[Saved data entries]
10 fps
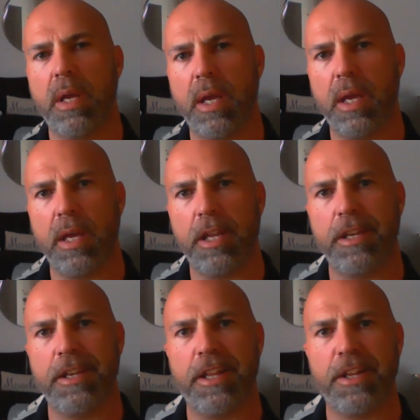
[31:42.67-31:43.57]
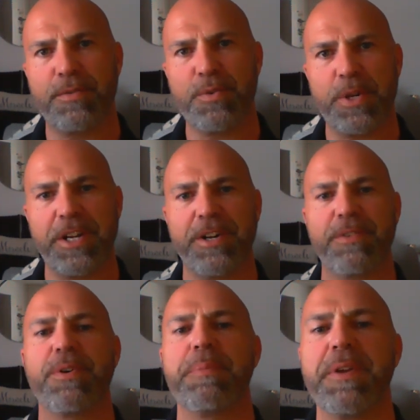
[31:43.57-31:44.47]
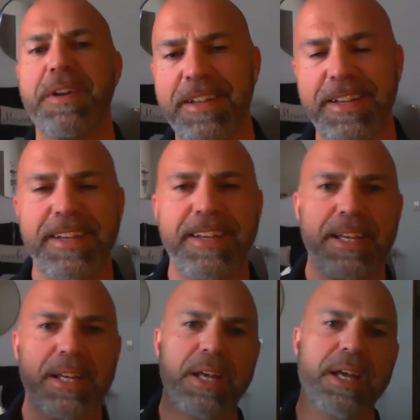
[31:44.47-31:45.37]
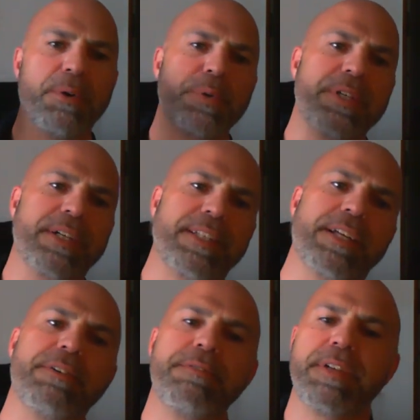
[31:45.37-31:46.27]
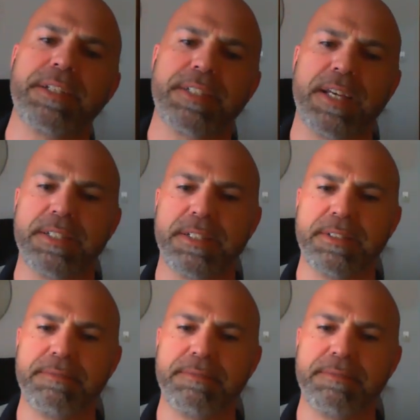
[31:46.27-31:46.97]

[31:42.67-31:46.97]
And I look forward to hearing from you. We'll talk to you later. Thanks, guys.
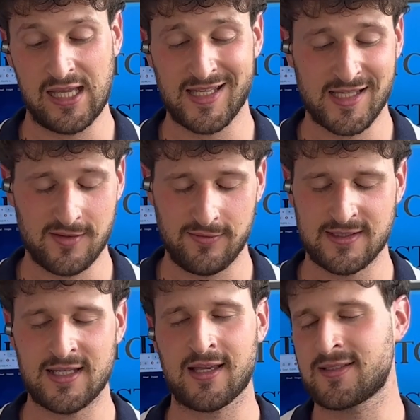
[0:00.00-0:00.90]
it has a
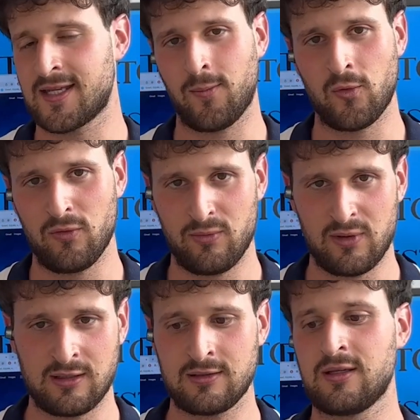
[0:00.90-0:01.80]
fantastic
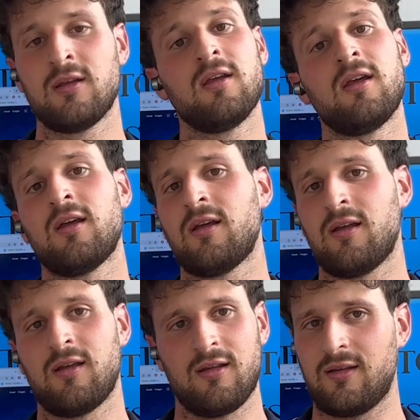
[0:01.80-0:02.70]
movement.
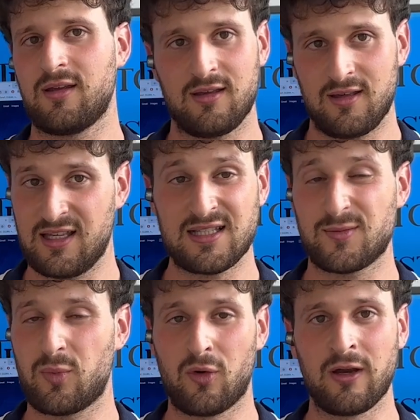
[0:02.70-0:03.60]
It's
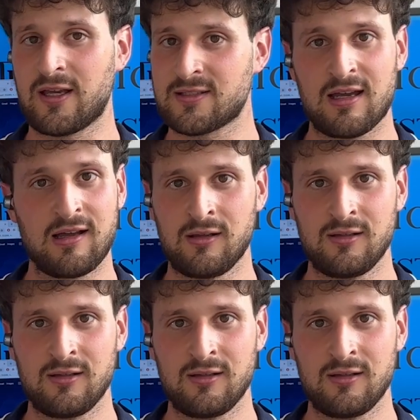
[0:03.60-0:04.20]
boring as hell.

_Required work_
Repeat each entry exactly as it appears; skip any picture.

_Reply_
10 fps
[31:42.67-31:43.57]
[31:43.57-31:44.47]
[31:44.47-31:45.37]
[31:45.37-31:46.27]
[31:46.27-31:46.97]

[31:42.67-31:46.97]
And I look forward to hearing from you. We'll talk to you later. Thanks, guys.
[0:00.00-0:00.90]
it has a
[0:00.90-0:01.80]
fantastic
[0:01.80-0:02.70]
movement.
[0:02.70-0:03.60]
It's
[0:03.60-0:04.20]
boring as hell.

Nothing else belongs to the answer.